A simple, fast, and user-friendly command-line tool to count the number of tokens in a text file. It provides a progress bar for large files and displays the output in a clean, readable format.
This tool uses the tiktoken
library, which is the same tokenizer used by OpenAI for its large language models.
Features
- Fast Tokenization: Leverages
tiktoken
for high-performance token counting.
- Progress Bar: A
rich
-powered progress bar shows the status of large files.
- Styled Output: Displays results in a clean, formatted table.
- Flexible Encoding Selection: Choose specific
tiktoken
encodings via a flag or an interactive menu.
- Multiple File/Directory Support: Count tokens across multiple specified files or all supported files within a directory.
- Exclusion Patterns: Exclude files or directories using glob patterns.
- File Extension Control: Override default file extensions or add new ones to customize which files are processed. Supports wildcard auto-discovery.
- Recursive Directory Scanning: Optionally scan subdirectories recursively for comprehensive project analysis.
- LLM Context Limit Comparison: Compare token counts against common Large Language Model context window limits. These limits are loaded from
src/token_counter/llm_limits.json
and can be customized.
- Stdin Support: Process text piped directly to the tool.
- Easy to Use: Simple command-line interface for quick use.
Installation & Usage
Option 1: Install from PyPI (Recommended)
pip install token-counter-cli
Option 2: Install from source
git clone https://github.com/puya/token-counter-cli.git
cd token-counter-cli
uv init
uv add typer rich tiktoken InquirerPy
uv pip install -e .
Usage
token-counter my_document.txt
echo "Your text here" | token-counter
token-counter file1.txt file2.md
token-counter my_project_folder/
Usage Options
Model Selection
token-counter my_document.txt --model p50k_base
token-counter my_document.txt -m p50k_base
token-counter my_document.txt --select-encoding
token-counter my_document.txt -s
File Extension Control
token-counter my_project_folder/ --extension .xml,.yaml,.toml
token-counter my_project_folder/ -e .xml,.yaml,.toml
token-counter my_project_folder/ --add-extensions .log,.temp
token-counter my_project_folder/ -a .log,.temp
token-counter my_project_folder/ --add-extensions "*"
token-counter my_project_folder/ -a "*"
File/Directory Exclusion
token-counter my_project_folder/ --exclude "*.log" --exclude "node_modules/"

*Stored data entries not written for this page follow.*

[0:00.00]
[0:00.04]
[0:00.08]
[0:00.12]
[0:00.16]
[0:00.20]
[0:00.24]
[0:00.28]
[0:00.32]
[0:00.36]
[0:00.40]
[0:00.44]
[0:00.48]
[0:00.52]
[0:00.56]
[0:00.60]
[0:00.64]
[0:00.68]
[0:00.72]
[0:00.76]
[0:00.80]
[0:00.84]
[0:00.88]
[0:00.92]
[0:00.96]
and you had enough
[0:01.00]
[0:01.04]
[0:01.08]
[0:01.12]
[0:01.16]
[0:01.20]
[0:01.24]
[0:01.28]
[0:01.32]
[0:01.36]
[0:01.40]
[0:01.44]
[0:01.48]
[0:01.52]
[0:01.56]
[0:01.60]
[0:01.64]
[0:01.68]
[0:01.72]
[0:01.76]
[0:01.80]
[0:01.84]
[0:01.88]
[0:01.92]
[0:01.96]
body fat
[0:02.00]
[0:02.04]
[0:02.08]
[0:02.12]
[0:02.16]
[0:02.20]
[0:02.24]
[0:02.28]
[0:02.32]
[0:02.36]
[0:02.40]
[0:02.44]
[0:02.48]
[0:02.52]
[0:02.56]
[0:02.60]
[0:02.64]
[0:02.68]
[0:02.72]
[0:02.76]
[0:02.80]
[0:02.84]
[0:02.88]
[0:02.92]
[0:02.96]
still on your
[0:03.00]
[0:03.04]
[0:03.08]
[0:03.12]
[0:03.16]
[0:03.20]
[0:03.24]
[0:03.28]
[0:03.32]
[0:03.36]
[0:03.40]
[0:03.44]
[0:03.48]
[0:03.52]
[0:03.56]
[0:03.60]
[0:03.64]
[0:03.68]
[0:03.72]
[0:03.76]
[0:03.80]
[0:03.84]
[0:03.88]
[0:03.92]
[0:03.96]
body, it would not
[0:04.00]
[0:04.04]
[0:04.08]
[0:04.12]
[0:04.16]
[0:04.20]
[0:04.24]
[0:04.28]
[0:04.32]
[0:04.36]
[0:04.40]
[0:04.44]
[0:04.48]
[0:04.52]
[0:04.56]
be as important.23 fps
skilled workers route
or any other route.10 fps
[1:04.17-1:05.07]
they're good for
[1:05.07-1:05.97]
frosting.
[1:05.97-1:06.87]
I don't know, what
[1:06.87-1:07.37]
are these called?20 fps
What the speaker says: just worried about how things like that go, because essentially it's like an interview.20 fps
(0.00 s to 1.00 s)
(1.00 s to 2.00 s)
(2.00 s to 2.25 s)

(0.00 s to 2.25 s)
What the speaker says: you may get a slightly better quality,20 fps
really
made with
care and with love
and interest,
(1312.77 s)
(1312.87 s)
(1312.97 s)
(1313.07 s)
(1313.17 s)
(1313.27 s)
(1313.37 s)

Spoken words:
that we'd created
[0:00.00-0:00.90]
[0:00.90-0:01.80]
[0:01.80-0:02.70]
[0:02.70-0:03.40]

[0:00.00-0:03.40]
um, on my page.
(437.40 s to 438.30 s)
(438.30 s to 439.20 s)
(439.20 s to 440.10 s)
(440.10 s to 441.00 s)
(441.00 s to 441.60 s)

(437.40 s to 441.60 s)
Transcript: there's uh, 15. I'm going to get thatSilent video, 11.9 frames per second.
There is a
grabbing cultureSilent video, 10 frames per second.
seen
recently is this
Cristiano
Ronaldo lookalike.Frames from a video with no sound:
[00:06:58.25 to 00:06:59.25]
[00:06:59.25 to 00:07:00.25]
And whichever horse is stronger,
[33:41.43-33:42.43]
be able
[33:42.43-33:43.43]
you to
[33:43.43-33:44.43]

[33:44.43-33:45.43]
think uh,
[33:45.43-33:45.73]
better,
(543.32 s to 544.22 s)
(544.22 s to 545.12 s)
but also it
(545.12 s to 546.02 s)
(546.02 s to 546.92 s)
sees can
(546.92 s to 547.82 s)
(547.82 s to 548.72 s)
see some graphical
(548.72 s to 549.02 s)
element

token-counter my_project_folder/ -x "*.log" -x "node_modules/"
Recursive Directory Scanning
token-counter my_project_folder/ --recursive
token-counter my_project_folder/ -r
token-counter my_project_folder/ -r -a "*"
token-counter my_project_folder/ -r -x "node_modules/" -x ".git/"
LLM Context Limit Comparison
token-counter my_long_article.txt --check-limits
token-counter my_long_article.txt -c
Combined Options
token-counter my_project_folder/ -s -x "*.test.py" -c -e .py,.js -r
token-counter . --extension .py --exclude "*test*" --check-limits --recursive
token-counter my_project/ -r -a "*" -x "node_modules/" -x ".git/"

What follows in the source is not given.